In such a case, any incoming requests for the client must traverse the proxy to whom the registration was directly sent. The Path header extension to SIP [ 3 ] allows the proxy to indicate that it must be on the path of such requests. The second usage is for record routing, to address the same problem as above, but between two proxies.
This address can be placed into the Record-Route header field of requests sent to that server. Because of this potential usage, this document must consider the issues raised in [ 5 ]. A short term fix should not be generalized to solve other problems; this is why "short term fixes usually aren't". The better short term fixes are the ones that will naturally see less and less use as the appropriate technology is deployed.
The SIP working group has recognized that the usage of this specification to support registrations and record-routing through NATs is not appropriate.
It has a number of known problems which are documented below. The way to eliminate potential usage of this specification for address fixing is to provide a proper solution to the problems that might motivate the usage of this specification for address fixing. Specifically, appropriate solutions for registrations and record-routing in the presence of NATs need to be developed.
These solutions would not rely on address fixing. Requirements for such solutions are already under development [ 6 ]. Implementors of this specification are encouraged to follow this work for better solutions for registrations and record-routing through NAT. For example, approaches that involve using data at multiple network layers create more dependencies, increase debugging challenges, and make it harder to transition.

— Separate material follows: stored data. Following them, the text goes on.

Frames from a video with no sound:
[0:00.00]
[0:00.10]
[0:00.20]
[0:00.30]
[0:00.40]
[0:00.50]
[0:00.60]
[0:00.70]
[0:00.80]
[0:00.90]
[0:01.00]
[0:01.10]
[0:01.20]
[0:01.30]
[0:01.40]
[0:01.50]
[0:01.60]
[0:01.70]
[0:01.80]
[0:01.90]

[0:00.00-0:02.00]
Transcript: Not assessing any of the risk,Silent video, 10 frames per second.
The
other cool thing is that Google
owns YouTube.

This specification, if used for address fixing, introduces several points of brittleness into a SIP system: o If used for UDP registrations, a client will need to frequently re-register in order to keep the NAT bindings fresh. In many cases, these registrations will need to take place nearly one hundred times more frequently than the typical refresh interval of a registration.
This introduces load into the system and hampers scalability. Therefore, there may be periods of unreachability that occur between the time a binding expires and the next registration or OPTIONS refresh is sent. This may result in missed calls, messages, or other information. If that server is one of many servers in a cluster, the client may not be able to receive requests from other servers in the cluster. This server behavior is not mandated by RFC [ 1 ], although it appears to be common in practice.

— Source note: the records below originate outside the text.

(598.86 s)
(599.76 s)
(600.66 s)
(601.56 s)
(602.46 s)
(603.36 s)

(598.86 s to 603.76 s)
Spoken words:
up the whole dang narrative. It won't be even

There is not an easy and reliable way for the server to determine that the Path header should be used for a registration. Using Path when the address in the topmost Via header field is a private address will usually work, but may result in usage of Path when it is not actually needed.
Requirements for a Long Term Solution From [ 5 ], any UNSAF proposal must provide: Identify requirements for longer term, sound technical solutions -- contribute to the process of finding the right longer term solution.

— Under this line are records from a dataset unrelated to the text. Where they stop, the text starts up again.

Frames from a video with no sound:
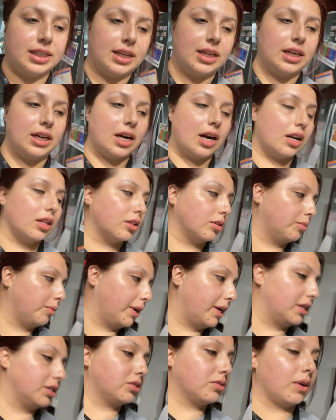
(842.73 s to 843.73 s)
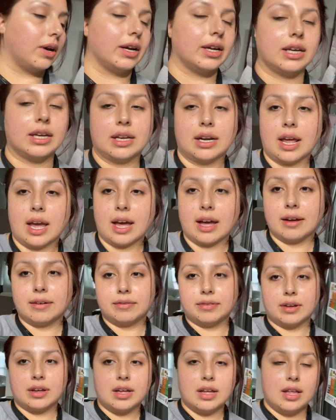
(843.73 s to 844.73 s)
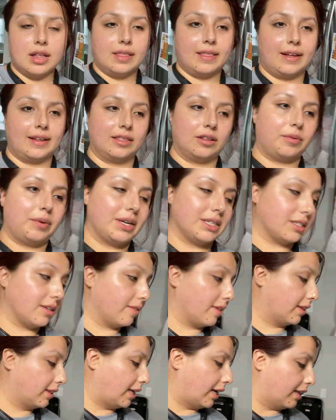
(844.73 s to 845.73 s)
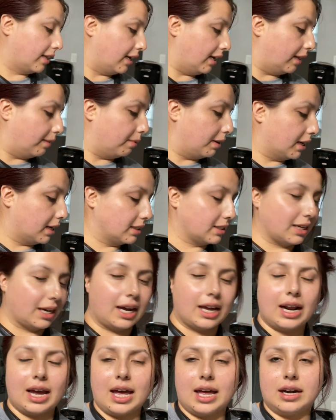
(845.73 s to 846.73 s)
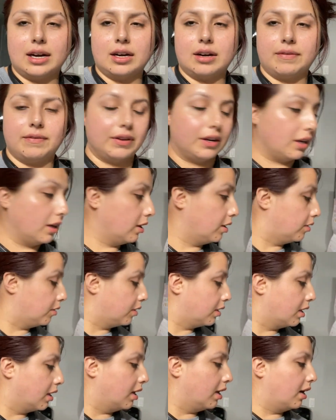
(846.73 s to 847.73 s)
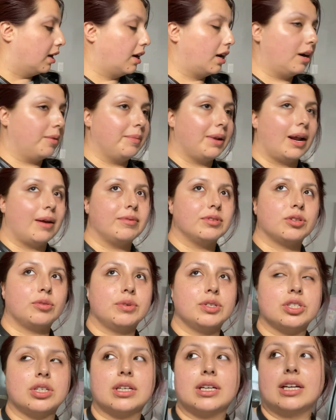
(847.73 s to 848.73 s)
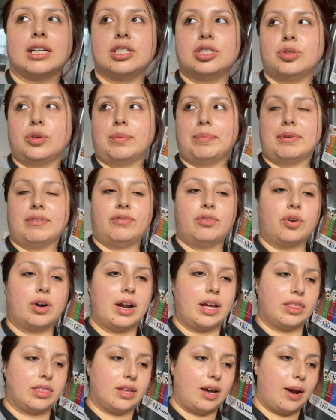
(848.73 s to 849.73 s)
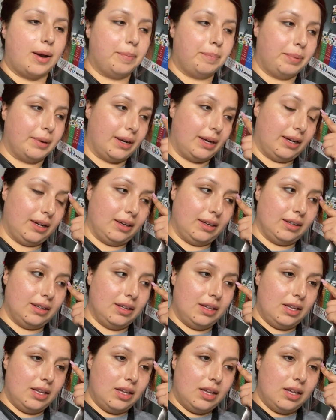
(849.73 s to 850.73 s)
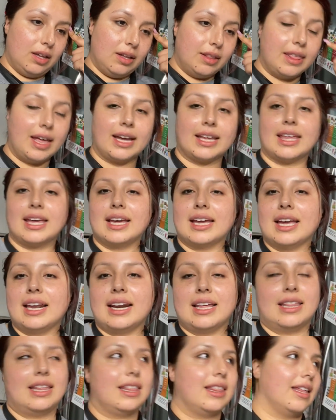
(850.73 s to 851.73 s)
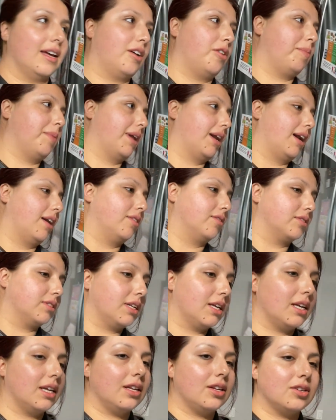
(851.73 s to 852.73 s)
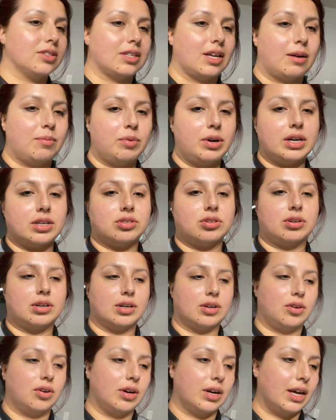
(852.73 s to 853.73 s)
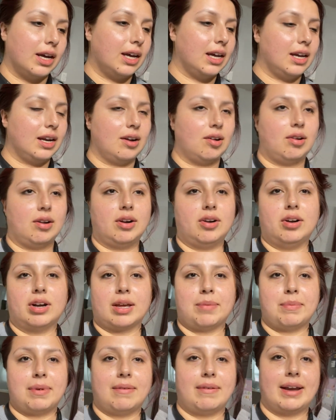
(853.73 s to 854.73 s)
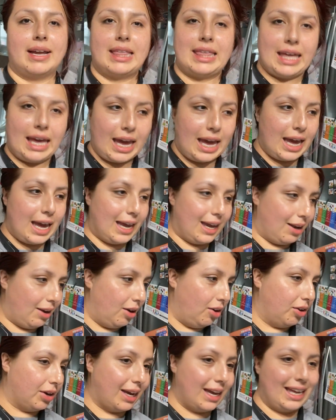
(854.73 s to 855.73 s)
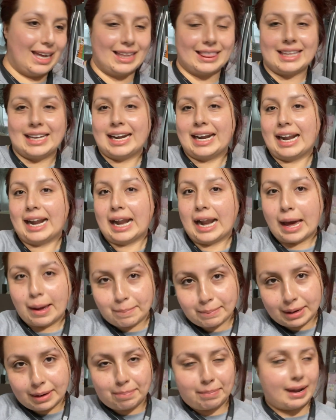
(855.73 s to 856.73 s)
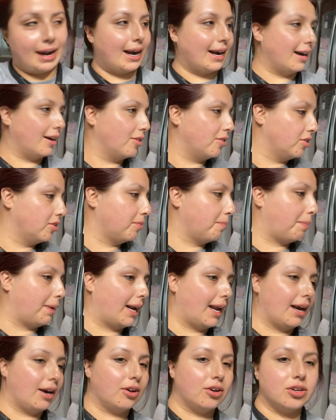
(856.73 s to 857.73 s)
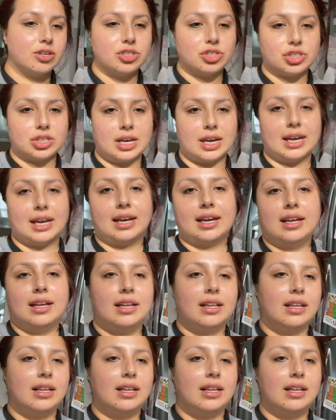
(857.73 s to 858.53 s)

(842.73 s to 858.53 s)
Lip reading: get it out of the way so I can have, like, the rest of the tarde libre because I gotta edit a video. And I was originally gonna do it before I thought, but... De aquí que le di de comer a los niños, almuerzo, recoger, y luego que me bañé, y luego que ya tenían hambre para lonche.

The brittleness described in Section 9. Registrations and record routing require the client to specify the address at which it should receive requests.
A sound technical solution should allow a client to explicitly specify that it wants to receive incoming requests on the connection over which the outgoing request was sent.
In this way, the client does not need to specify its address. The solution must deal with clusters of servers. In many commercially deployed SIP systems, there will be multiple servers, each at different addresses and ports, handling incoming requests for a client.
The solution must explicitly consider this case. The solution must not require increases in network load. There cannot be a penalty for a sound technical solution.